Hacker News new | ask | show | jobs
by Scaevolus 2619 days ago
There's a nice middle ground between this and a one-at-a-time submit queue: have a speculative batch running on the side. This gives nice speedups (approaching N times more commits, where N is the batch size) with minimal complexity.

One useful metric is the ratio between test time and the number of commits per day. If your tests run in a minute, you can test submissions one at a time and still have a thousand successful commits each day. If your tests take an hour, you can have at most 24 changes per day under a one-at-a-time scheme.

I worked on Kubernetes, where test runs can take more than an hour-- spinning up VMs to test things is expensive! The submit queue tests both the top of the queue and a batch of a few (up to 5) changes that can be merged without a git merge conflict. If either one passes, the changes are merged. Batch tests aren't cancelled if the top of the queue passes, so sometimes you'll merge both the top of the queue AND the batch, since they're compatible.

Here's some recent batches: https://prow.k8s.io/?repo=kubernetes%2Fkubernetes&type=batch

And the code to pick batches: https://github.com/kubernetes/test-infra/blob/0d66b18ea7e8d3...

Merges to the main repo peak at about 45 per day, largely depending on the volume of changes. The important thing is that the queue size remains small: http://velodrome.k8s.io/dashboard/db/monitoring?orgId=1&pane...

2 comments

The paper mentions Zuul as a previous work, but notes that batching has downsides:

> Optimistic execution of changes is another technique being used by production systems (e.g., Zuul [12]).
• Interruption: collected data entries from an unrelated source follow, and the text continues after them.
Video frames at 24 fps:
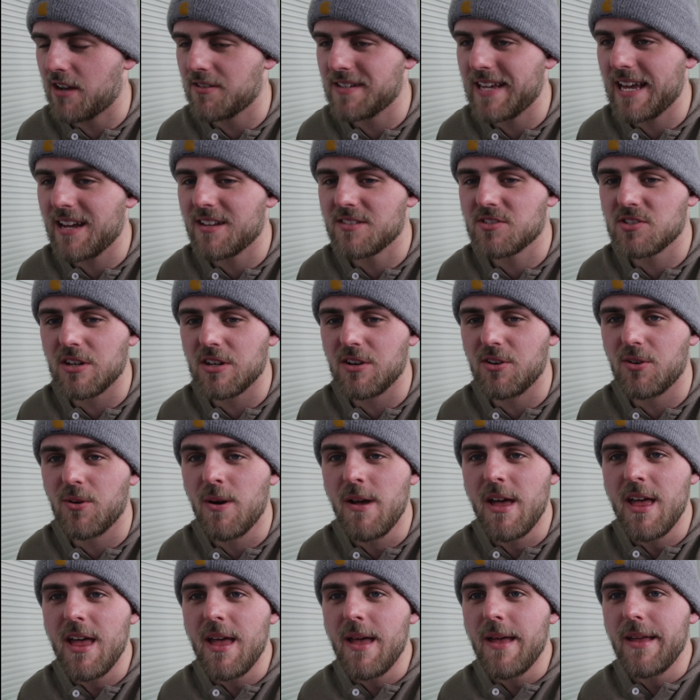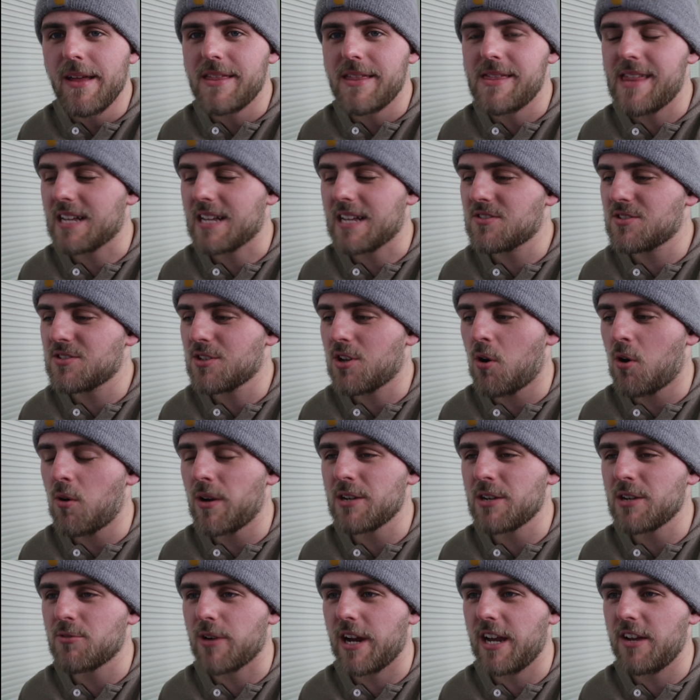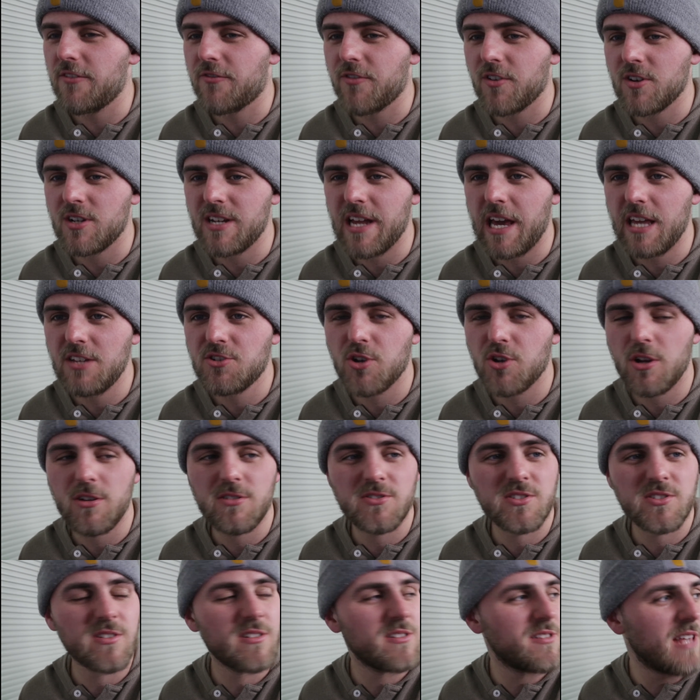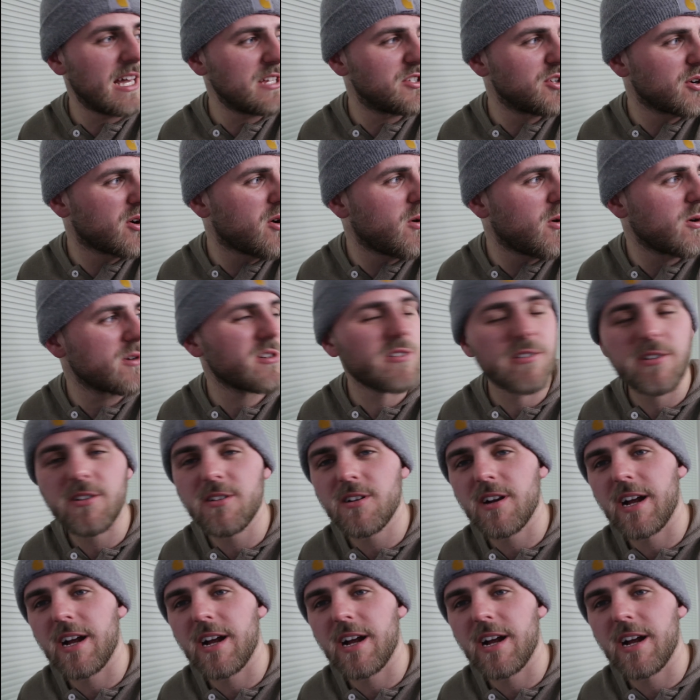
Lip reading: Yeah, so that's the going rate for Nitro CornerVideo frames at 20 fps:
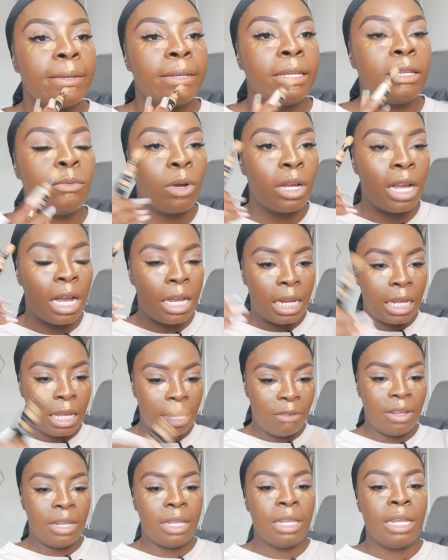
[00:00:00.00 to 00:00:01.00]
So this, we're kind of
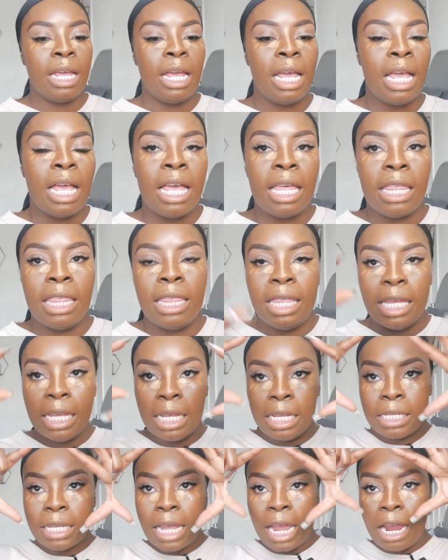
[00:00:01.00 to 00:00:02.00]
giving
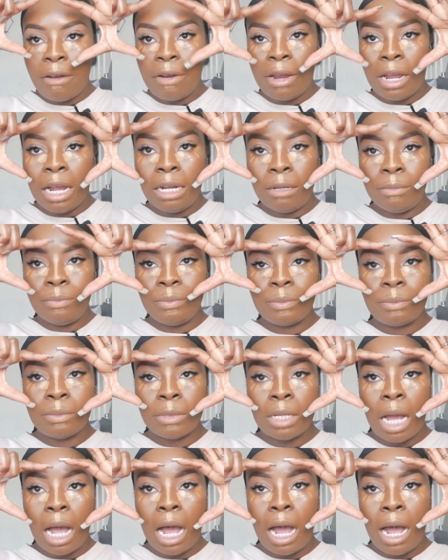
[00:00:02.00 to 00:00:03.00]
this area
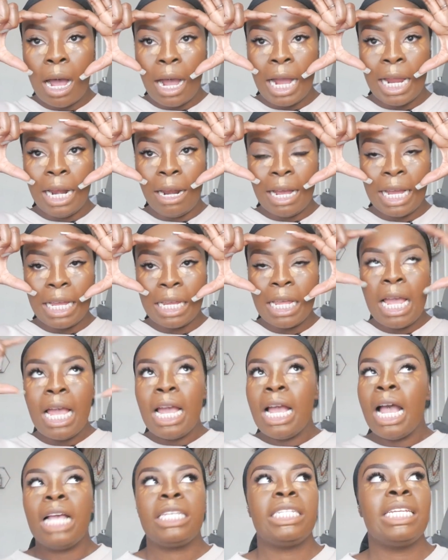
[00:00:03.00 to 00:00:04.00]
a highlight.
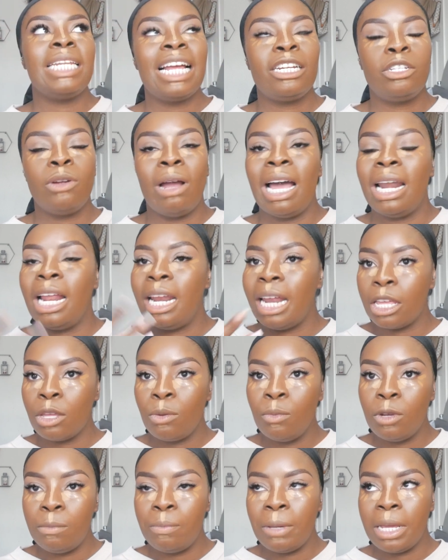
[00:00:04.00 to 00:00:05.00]
It's a natural highlight, like
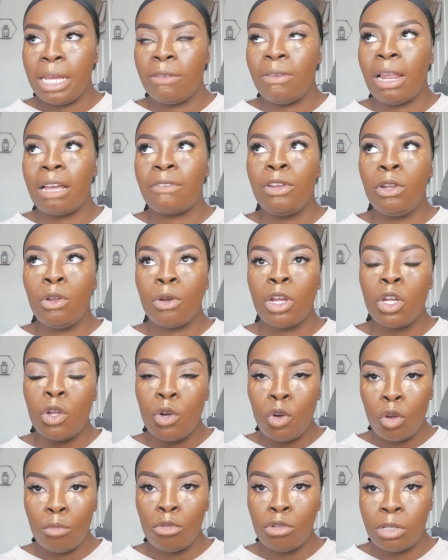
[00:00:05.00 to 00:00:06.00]
you would be, like if you look at
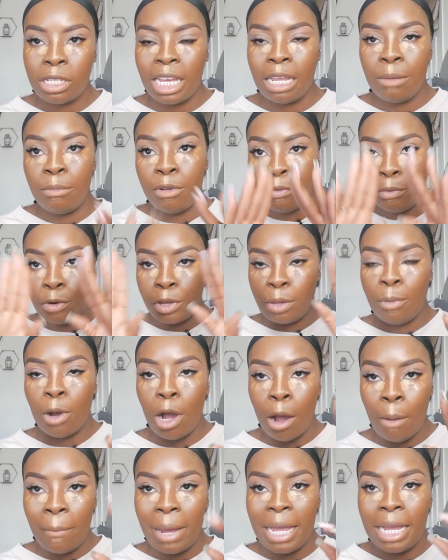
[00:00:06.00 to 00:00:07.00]
your normal skin before you
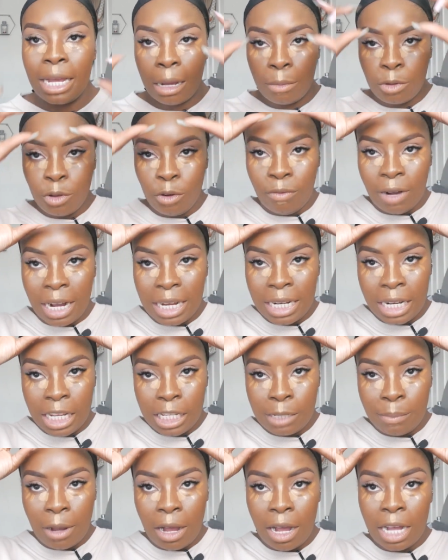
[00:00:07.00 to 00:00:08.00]
put on makeup, you'll find
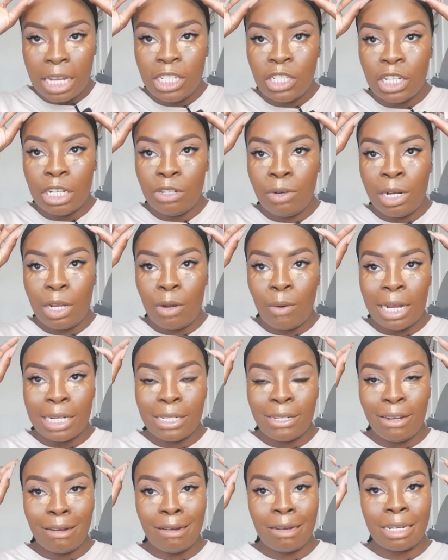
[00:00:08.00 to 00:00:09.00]
this part is generally
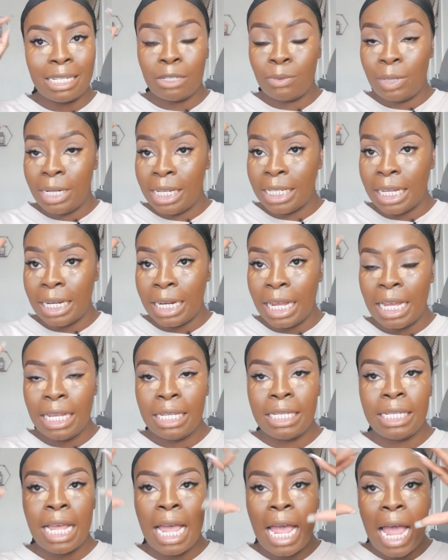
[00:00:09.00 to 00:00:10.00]
quite darker because where the sun
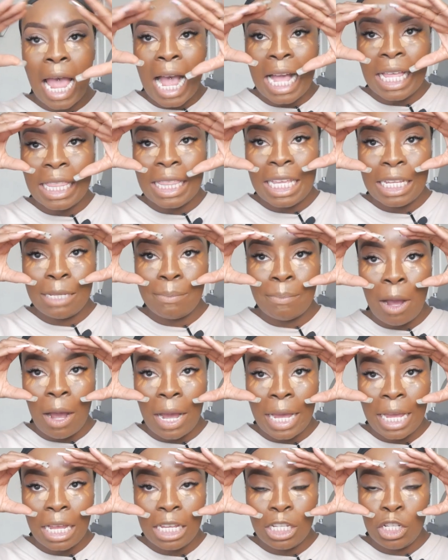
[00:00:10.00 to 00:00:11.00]
hits, and this
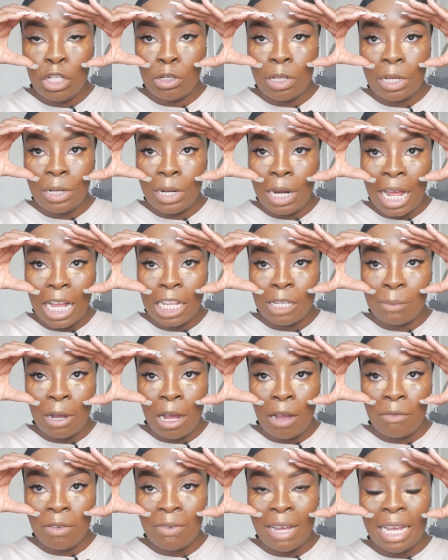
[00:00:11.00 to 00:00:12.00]
part here is usually the lightest
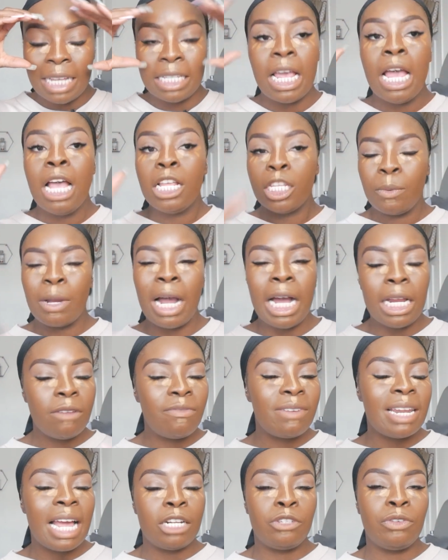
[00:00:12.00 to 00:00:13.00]
part of your face. So we're kind
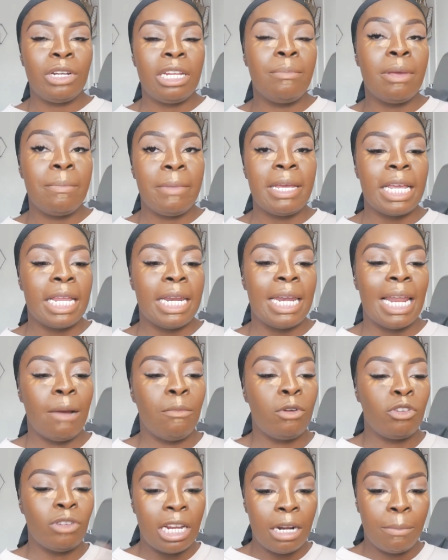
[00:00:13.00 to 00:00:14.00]
of naturally mimicking
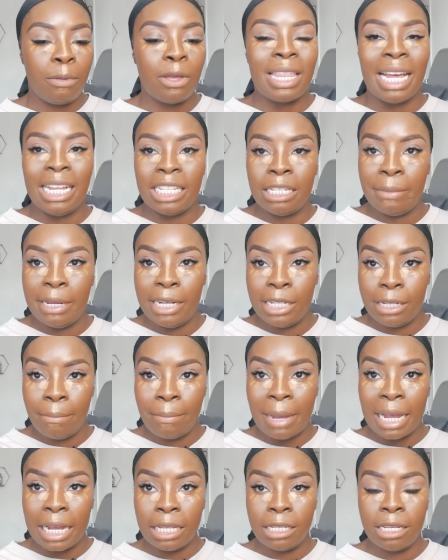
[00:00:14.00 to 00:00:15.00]
that. We're trying to put that dimension
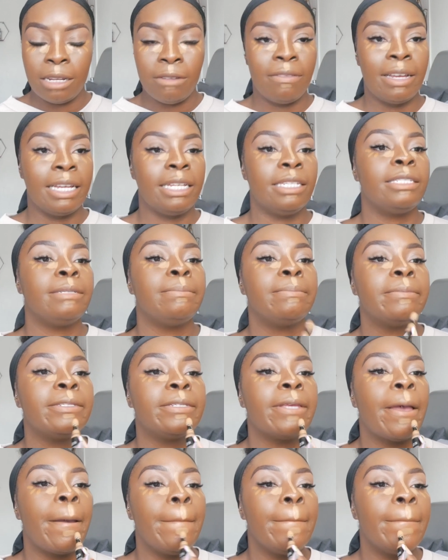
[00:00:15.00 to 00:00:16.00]
back into the face.
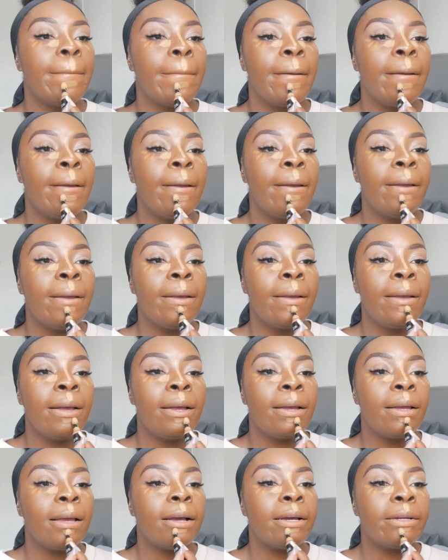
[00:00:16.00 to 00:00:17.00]
So
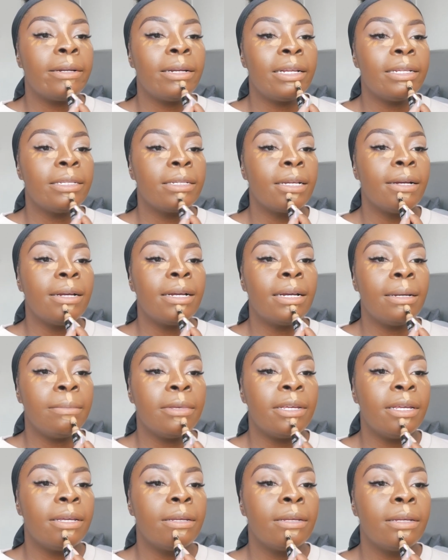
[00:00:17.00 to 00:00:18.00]
I don't like to go ham
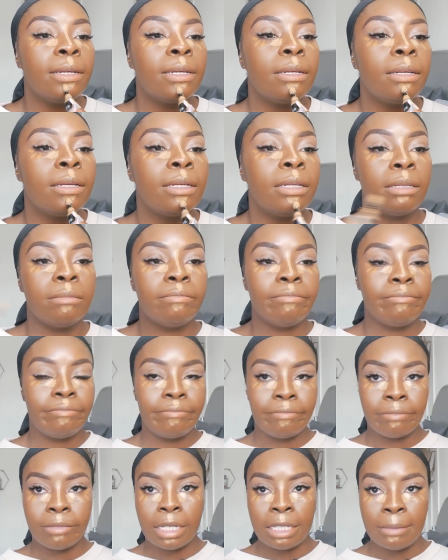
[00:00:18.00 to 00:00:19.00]
here.
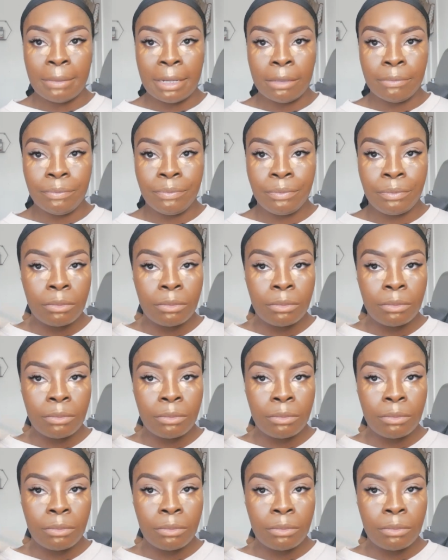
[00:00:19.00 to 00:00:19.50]
That's me.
Similar to optimistic concurrency control mechanisms in transactional systems, this approach assumes that every pending change in the system can succeed. Therefore, a pending change starts performing its build steps assuming that all the pending changes that were submitted before it will succeed. If a change fails, then the builds that speculated on the success of the failed change needs to be aborted, and start again with new optimistic speculation. Similar to the previous solutions, this approach does not scale and results in high turnaround time since failure of a change can abort many optimistically executing builds. Moreover, abort rate increases as the probability of conflicting changes increase (Figure 1).

The same thing was (is?) done in openstack with zuul, I believe. When you going to merge something, your branch goes on top of things already going through the CI.
We talked to the Zuul team, they use more parallelism but it's similar: https://zuul-ci.org/docs/zuul/user/gating.html

Most of the complexity and suffering of a submit queue evolves from the interactions between your VCS and CI systems. Keeping things simple is great! Kubernetes' CI system is Prow, which runs the tests as pods in a Kubernetes cluster. Dogfooding like this is great, since the team you're providing CI for can also help fix bugs that arise.

Yes, I recently switched my org to using Zuul for this purpose; by having an internal speculative queue of future states for master you can have multiple pending changes tested at once, while also ensuring that the tested code is exactly what goes into master. So far it's been a really good experience, in particular as our tests take a long time.

It sounds like Uber's thing has a lot more smarts regardint deciding what gets tested. For the scale I work at (<200k lines of code) that isn't necessary.